### Records for this exercise
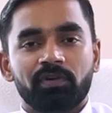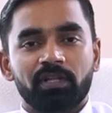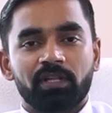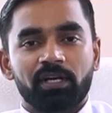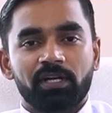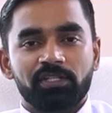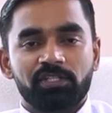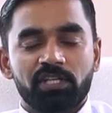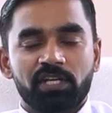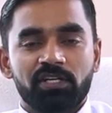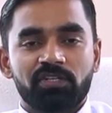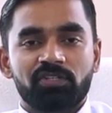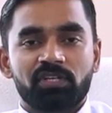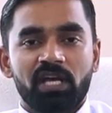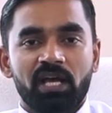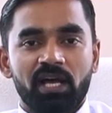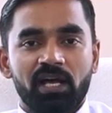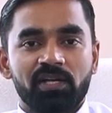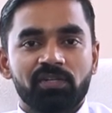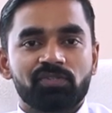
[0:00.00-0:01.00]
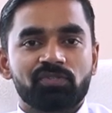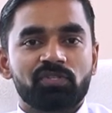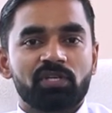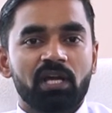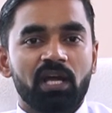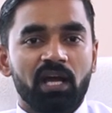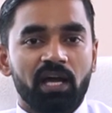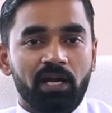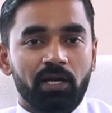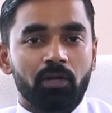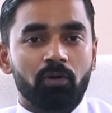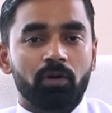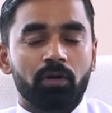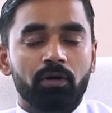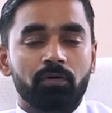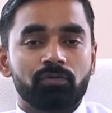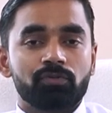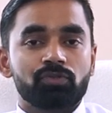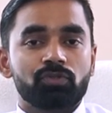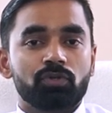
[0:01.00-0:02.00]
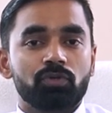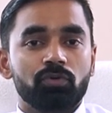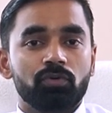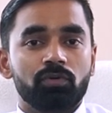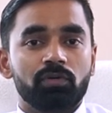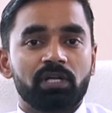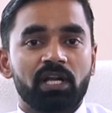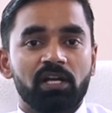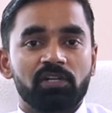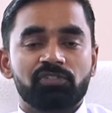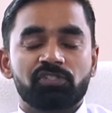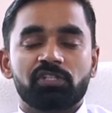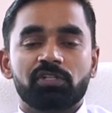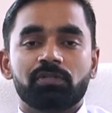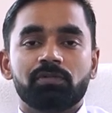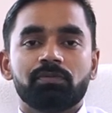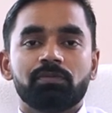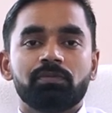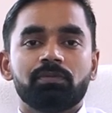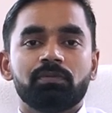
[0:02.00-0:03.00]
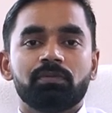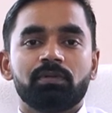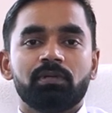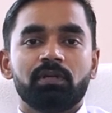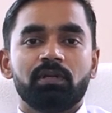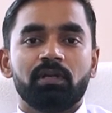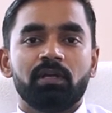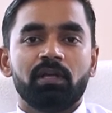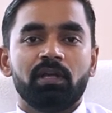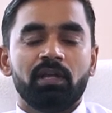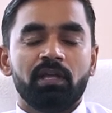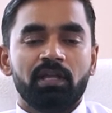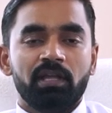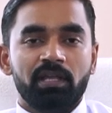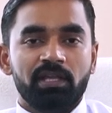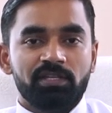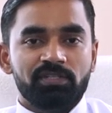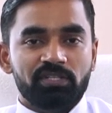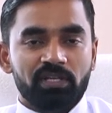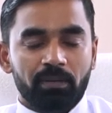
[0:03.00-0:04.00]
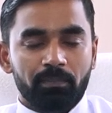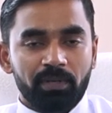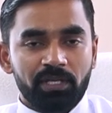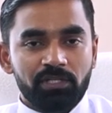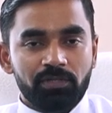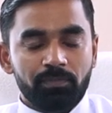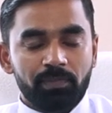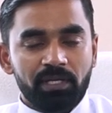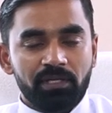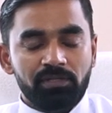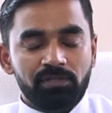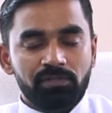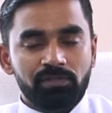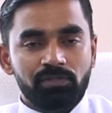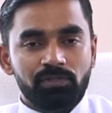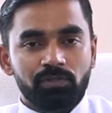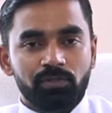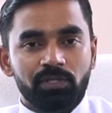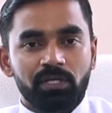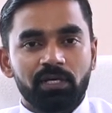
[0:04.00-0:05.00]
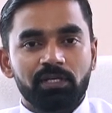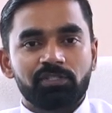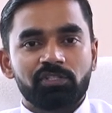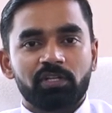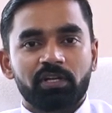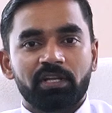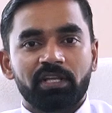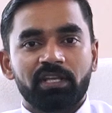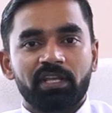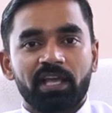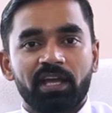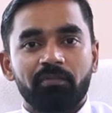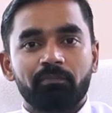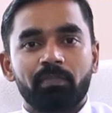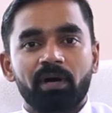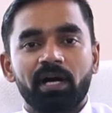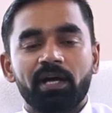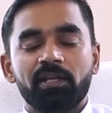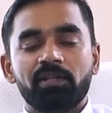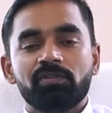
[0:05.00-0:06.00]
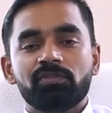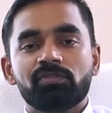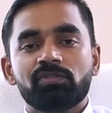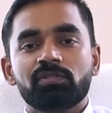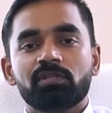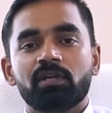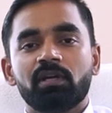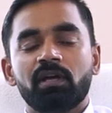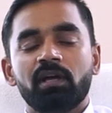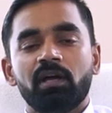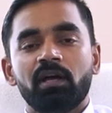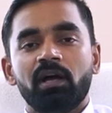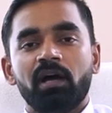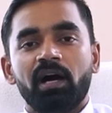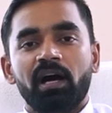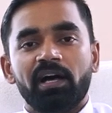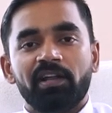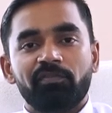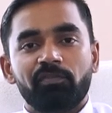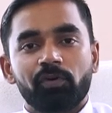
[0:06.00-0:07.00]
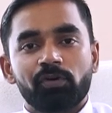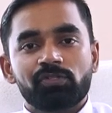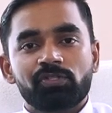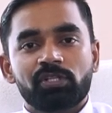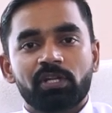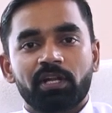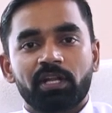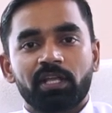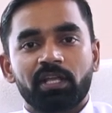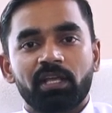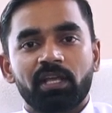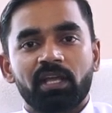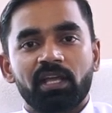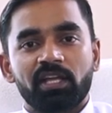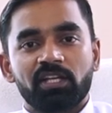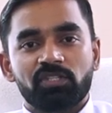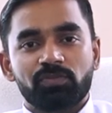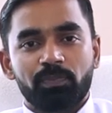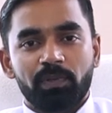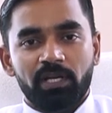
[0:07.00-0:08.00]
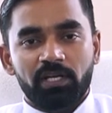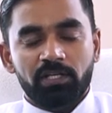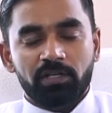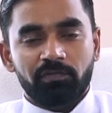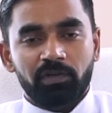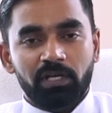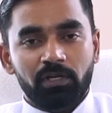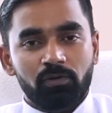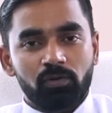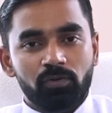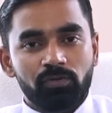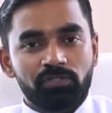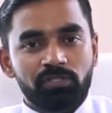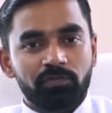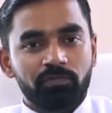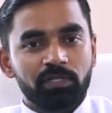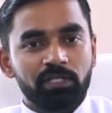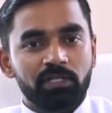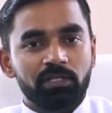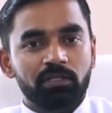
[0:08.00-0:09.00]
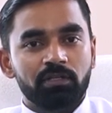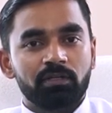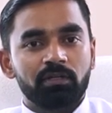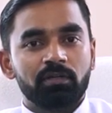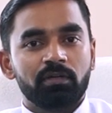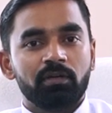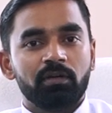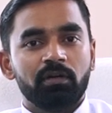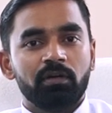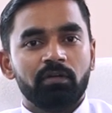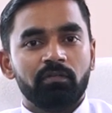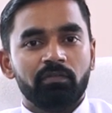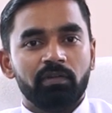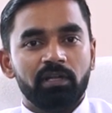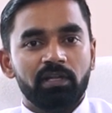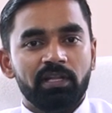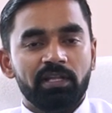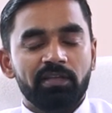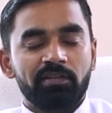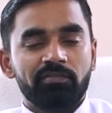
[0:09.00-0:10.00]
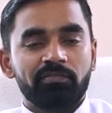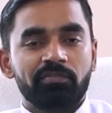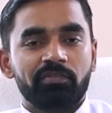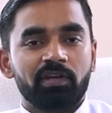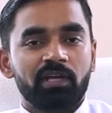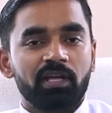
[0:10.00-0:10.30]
Father Rijesh has had on our school culture. His commitment to nurturing young minds and fostering a spirit of inclusivity will leave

### What the task asks
All entries should be reproduced exactly; no picture belongs in the result.

### Result for this task
[0:00.00-0:01.00]
[0:01.00-0:02.00]
[0:02.00-0:03.00]
[0:03.00-0:04.00]
[0:04.00-0:05.00]
[0:05.00-0:06.00]
[0:06.00-0:07.00]
[0:07.00-0:08.00]
[0:08.00-0:09.00]
[0:09.00-0:10.00]
[0:10.00-0:10.30]
Father Rijesh has had on our school culture. His commitment to nurturing young minds and fostering a spirit of inclusivity will leave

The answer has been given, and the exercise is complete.